## Task to complete
Restate the listing below word for word; no pictures belong in the copy.

## Information
*** Block opens ***

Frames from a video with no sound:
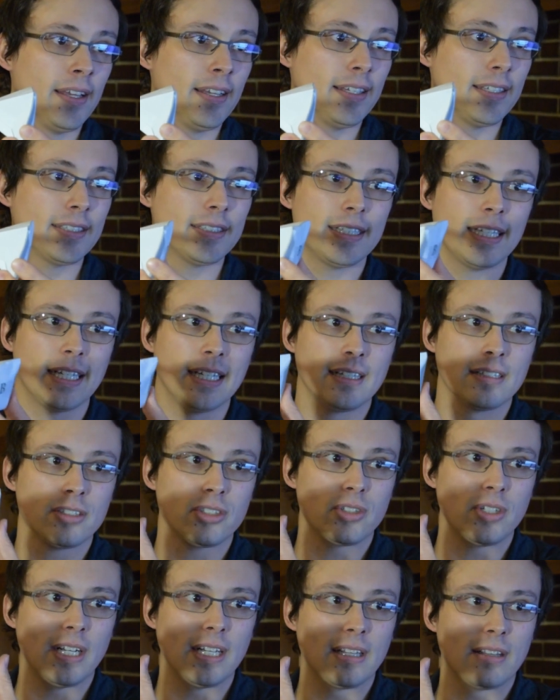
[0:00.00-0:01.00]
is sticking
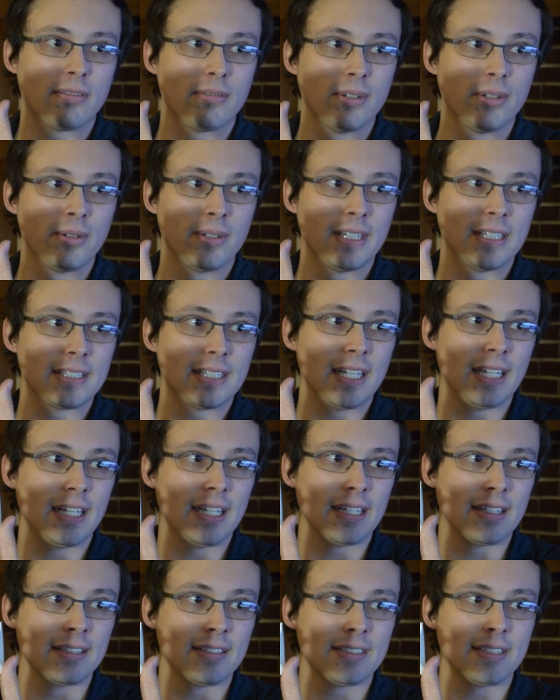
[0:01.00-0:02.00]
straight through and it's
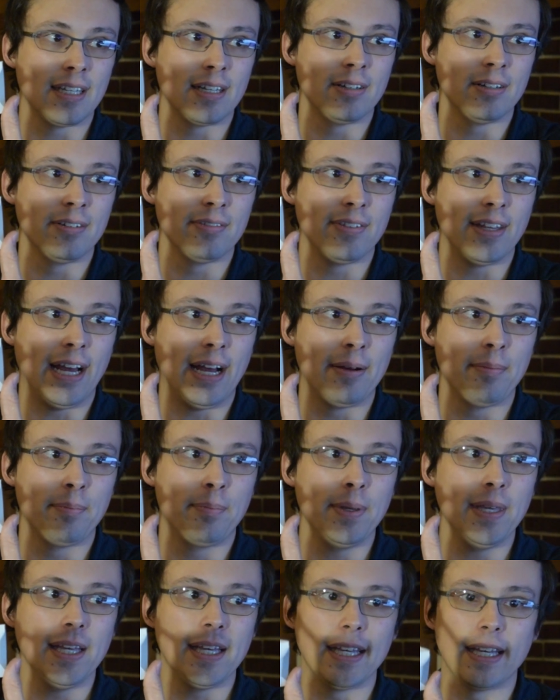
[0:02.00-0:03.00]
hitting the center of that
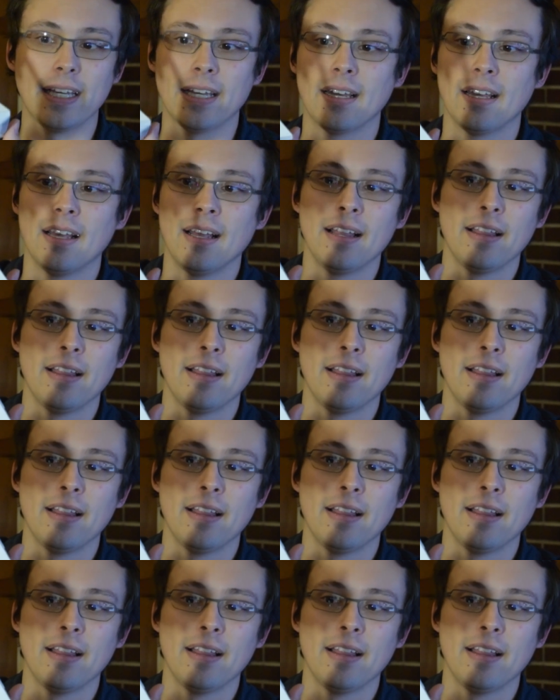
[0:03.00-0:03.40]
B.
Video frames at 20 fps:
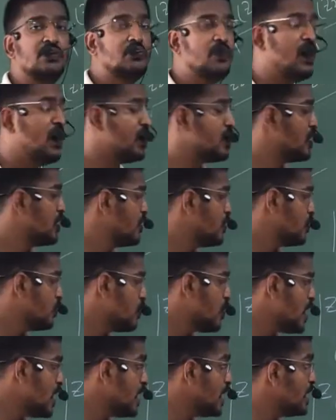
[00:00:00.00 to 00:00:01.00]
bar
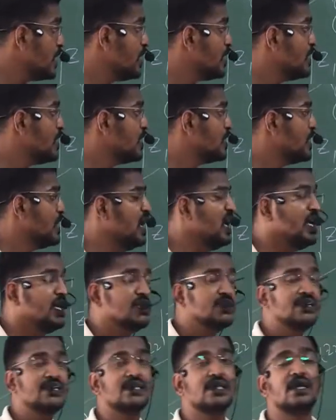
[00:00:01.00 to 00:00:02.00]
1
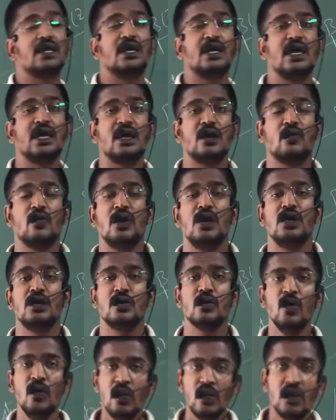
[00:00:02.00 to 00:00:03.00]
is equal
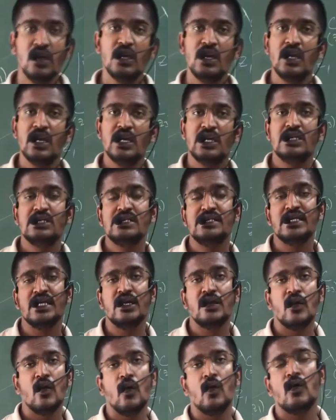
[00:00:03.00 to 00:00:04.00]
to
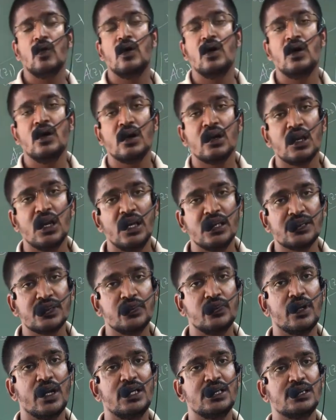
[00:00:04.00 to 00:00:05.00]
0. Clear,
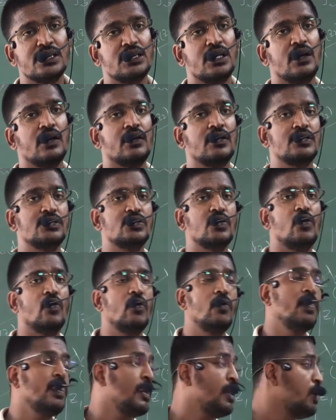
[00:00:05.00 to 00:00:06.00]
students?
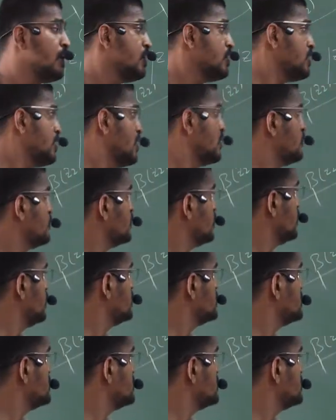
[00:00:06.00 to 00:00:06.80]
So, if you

*** Block closes ***

## Your solution
Frames from a video with no sound:
[0:00.00-0:01.00]
is sticking
[0:01.00-0:02.00]
straight through and it's
[0:02.00-0:03.00]
hitting the center of that
[0:03.00-0:03.40]
B.
Video frames at 20 fps:
[00:00:00.00 to 00:00:01.00]
bar
[00:00:01.00 to 00:00:02.00]
1
[00:00:02.00 to 00:00:03.00]
is equal
[00:00:03.00 to 00:00:04.00]
to
[00:00:04.00 to 00:00:05.00]
0. Clear,
[00:00:05.00 to 00:00:06.00]
students?
[00:00:06.00 to 00:00:06.80]
So, if you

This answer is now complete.